== TASK ==
Repeat each record below exactly as it is written.

== MATERIAL SUPPLIED ==
::::::

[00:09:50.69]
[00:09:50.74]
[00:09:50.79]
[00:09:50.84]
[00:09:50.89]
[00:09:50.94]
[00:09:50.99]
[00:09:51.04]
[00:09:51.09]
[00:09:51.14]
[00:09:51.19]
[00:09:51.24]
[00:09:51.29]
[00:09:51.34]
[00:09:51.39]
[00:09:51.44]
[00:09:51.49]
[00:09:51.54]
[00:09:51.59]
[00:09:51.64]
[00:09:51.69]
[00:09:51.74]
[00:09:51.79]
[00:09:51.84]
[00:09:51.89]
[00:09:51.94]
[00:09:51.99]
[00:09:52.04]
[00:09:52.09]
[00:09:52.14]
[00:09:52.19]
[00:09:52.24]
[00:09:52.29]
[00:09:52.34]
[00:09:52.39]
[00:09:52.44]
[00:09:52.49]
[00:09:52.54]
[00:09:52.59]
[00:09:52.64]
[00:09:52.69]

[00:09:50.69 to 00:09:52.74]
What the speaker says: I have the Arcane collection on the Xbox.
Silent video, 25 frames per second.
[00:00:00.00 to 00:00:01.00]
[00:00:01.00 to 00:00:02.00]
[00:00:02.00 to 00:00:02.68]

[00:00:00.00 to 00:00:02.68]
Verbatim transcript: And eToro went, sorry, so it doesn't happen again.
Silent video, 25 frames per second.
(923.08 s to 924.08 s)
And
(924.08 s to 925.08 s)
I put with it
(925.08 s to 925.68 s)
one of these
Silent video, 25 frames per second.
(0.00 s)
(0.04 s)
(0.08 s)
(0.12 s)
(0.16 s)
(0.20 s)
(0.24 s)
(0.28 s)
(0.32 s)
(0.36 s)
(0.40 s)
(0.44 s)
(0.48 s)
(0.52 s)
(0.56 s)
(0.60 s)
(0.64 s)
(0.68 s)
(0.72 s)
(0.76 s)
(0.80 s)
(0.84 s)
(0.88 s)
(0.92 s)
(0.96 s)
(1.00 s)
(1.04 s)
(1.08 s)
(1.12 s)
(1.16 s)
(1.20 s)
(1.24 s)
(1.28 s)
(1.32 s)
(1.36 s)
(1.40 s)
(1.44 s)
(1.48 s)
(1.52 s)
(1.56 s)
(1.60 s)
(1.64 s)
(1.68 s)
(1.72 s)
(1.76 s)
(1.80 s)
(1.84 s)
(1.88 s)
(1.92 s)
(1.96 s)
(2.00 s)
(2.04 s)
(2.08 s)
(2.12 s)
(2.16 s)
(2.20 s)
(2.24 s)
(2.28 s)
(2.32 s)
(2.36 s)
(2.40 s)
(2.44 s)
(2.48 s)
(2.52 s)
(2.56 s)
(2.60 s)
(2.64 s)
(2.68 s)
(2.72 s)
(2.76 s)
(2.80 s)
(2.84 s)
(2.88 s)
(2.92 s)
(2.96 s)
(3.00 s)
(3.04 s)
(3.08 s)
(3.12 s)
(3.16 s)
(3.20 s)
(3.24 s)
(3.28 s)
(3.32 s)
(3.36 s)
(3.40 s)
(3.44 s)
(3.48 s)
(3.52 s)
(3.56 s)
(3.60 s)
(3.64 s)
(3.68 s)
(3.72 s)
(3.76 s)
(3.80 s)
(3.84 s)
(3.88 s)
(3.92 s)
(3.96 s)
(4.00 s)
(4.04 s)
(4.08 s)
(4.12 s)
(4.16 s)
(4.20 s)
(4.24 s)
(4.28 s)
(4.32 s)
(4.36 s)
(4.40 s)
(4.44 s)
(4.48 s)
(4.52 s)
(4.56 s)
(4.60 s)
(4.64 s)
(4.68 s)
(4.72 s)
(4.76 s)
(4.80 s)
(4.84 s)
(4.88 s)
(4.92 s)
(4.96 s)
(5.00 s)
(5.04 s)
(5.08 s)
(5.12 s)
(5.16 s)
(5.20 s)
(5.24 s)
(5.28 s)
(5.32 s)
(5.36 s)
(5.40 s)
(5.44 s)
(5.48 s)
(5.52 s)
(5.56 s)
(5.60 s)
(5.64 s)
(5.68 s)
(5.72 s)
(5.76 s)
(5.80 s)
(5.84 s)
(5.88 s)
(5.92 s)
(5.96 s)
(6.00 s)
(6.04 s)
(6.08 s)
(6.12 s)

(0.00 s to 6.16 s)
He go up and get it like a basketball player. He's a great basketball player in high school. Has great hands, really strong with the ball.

::::::

== RESPONSE FOR THIS EXERCISE ==
[00:09:50.69]
[00:09:50.74]
[00:09:50.79]
[00:09:50.84]
[00:09:50.89]
[00:09:50.94]
[00:09:50.99]
[00:09:51.04]
[00:09:51.09]
[00:09:51.14]
[00:09:51.19]
[00:09:51.24]
[00:09:51.29]
[00:09:51.34]
[00:09:51.39]
[00:09:51.44]
[00:09:51.49]
[00:09:51.54]
[00:09:51.59]
[00:09:51.64]
[00:09:51.69]
[00:09:51.74]
[00:09:51.79]
[00:09:51.84]
[00:09:51.89]
[00:09:51.94]
[00:09:51.99]
[00:09:52.04]
[00:09:52.09]
[00:09:52.14]
[00:09:52.19]
[00:09:52.24]
[00:09:52.29]
[00:09:52.34]
[00:09:52.39]
[00:09:52.44]
[00:09:52.49]
[00:09:52.54]
[00:09:52.59]
[00:09:52.64]
[00:09:52.69]

[00:09:50.69 to 00:09:52.74]
What the speaker says: I have the Arcane collection on the Xbox.
Silent video, 25 frames per second.
[00:00:00.00 to 00:00:01.00]
[00:00:01.00 to 00:00:02.00]
[00:00:02.00 to 00:00:02.68]

[00:00:00.00 to 00:00:02.68]
Verbatim transcript: And eToro went, sorry, so it doesn't happen again.
Silent video, 25 frames per second.
(923.08 s to 924.08 s)
And
(924.08 s to 925.08 s)
I put with it
(925.08 s to 925.68 s)
one of these
Silent video, 25 frames per second.
(0.00 s)
(0.04 s)
(0.08 s)
(0.12 s)
(0.16 s)
(0.20 s)
(0.24 s)
(0.28 s)
(0.32 s)
(0.36 s)
(0.40 s)
(0.44 s)
(0.48 s)
(0.52 s)
(0.56 s)
(0.60 s)
(0.64 s)
(0.68 s)
(0.72 s)
(0.76 s)
(0.80 s)
(0.84 s)
(0.88 s)
(0.92 s)
(0.96 s)
(1.00 s)
(1.04 s)
(1.08 s)
(1.12 s)
(1.16 s)
(1.20 s)
(1.24 s)
(1.28 s)
(1.32 s)
(1.36 s)
(1.40 s)
(1.44 s)
(1.48 s)
(1.52 s)
(1.56 s)
(1.60 s)
(1.64 s)
(1.68 s)
(1.72 s)
(1.76 s)
(1.80 s)
(1.84 s)
(1.88 s)
(1.92 s)
(1.96 s)
(2.00 s)
(2.04 s)
(2.08 s)
(2.12 s)
(2.16 s)
(2.20 s)
(2.24 s)
(2.28 s)
(2.32 s)
(2.36 s)
(2.40 s)
(2.44 s)
(2.48 s)
(2.52 s)
(2.56 s)
(2.60 s)
(2.64 s)
(2.68 s)
(2.72 s)
(2.76 s)
(2.80 s)
(2.84 s)
(2.88 s)
(2.92 s)
(2.96 s)
(3.00 s)
(3.04 s)
(3.08 s)
(3.12 s)
(3.16 s)
(3.20 s)
(3.24 s)
(3.28 s)
(3.32 s)
(3.36 s)
(3.40 s)
(3.44 s)
(3.48 s)
(3.52 s)
(3.56 s)
(3.60 s)
(3.64 s)
(3.68 s)
(3.72 s)
(3.76 s)
(3.80 s)
(3.84 s)
(3.88 s)
(3.92 s)
(3.96 s)
(4.00 s)
(4.04 s)
(4.08 s)
(4.12 s)
(4.16 s)
(4.20 s)
(4.24 s)
(4.28 s)
(4.32 s)
(4.36 s)
(4.40 s)
(4.44 s)
(4.48 s)
(4.52 s)
(4.56 s)
(4.60 s)
(4.64 s)
(4.68 s)
(4.72 s)
(4.76 s)
(4.80 s)
(4.84 s)
(4.88 s)
(4.92 s)
(4.96 s)
(5.00 s)
(5.04 s)
(5.08 s)
(5.12 s)
(5.16 s)
(5.20 s)
(5.24 s)
(5.28 s)
(5.32 s)
(5.36 s)
(5.40 s)
(5.44 s)
(5.48 s)
(5.52 s)
(5.56 s)
(5.60 s)
(5.64 s)
(5.68 s)
(5.72 s)
(5.76 s)
(5.80 s)
(5.84 s)
(5.88 s)
(5.92 s)
(5.96 s)
(6.00 s)
(6.04 s)
(6.08 s)
(6.12 s)

(0.00 s to 6.16 s)
He go up and get it like a basketball player. He's a great basketball player in high school. Has great hands, really strong with the ball.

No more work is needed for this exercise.